[Data records]
.....
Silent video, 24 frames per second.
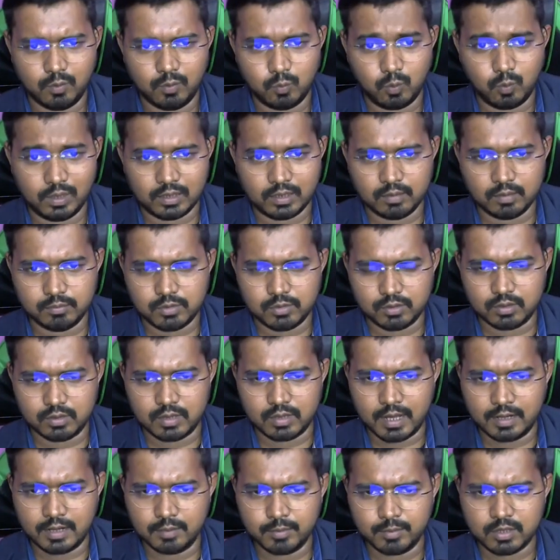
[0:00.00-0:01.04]
welcome to the
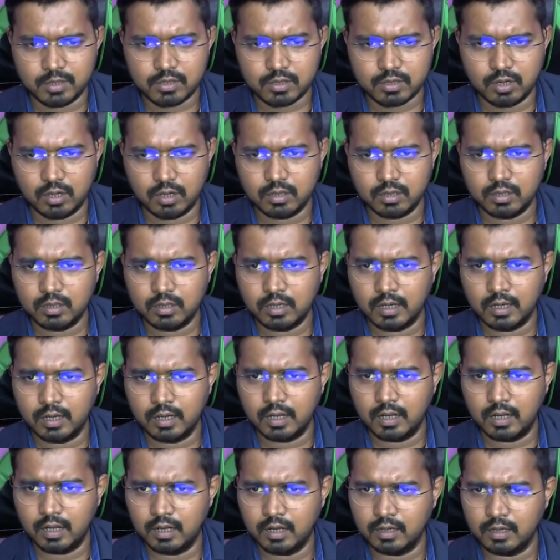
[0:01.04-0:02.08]
Dynamics Con,
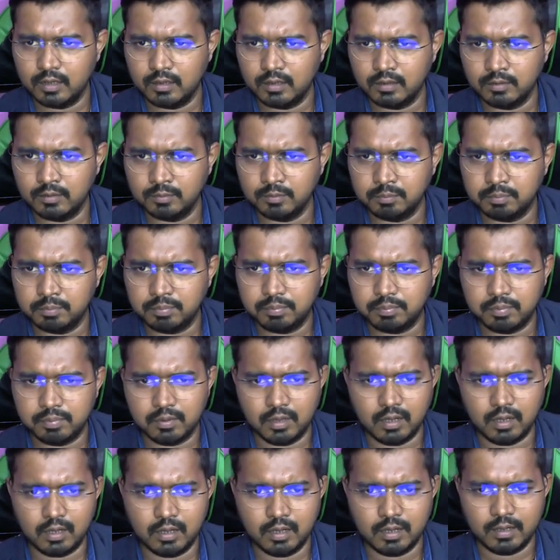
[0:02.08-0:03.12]

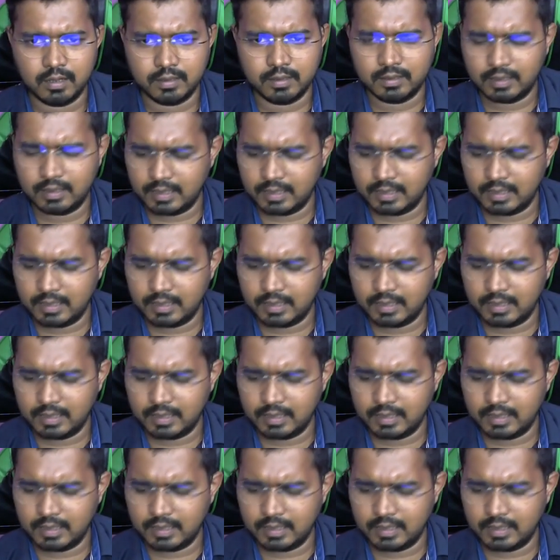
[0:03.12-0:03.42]
and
.....
After dropping every picture, transcribe each entry exactly.

- **COMPLETED TASK**:
Silent video, 24 frames per second.
[0:00.00-0:01.04]
welcome to the
[0:01.04-0:02.08]
Dynamics Con,
[0:02.08-0:03.12]

[0:03.12-0:03.42]
and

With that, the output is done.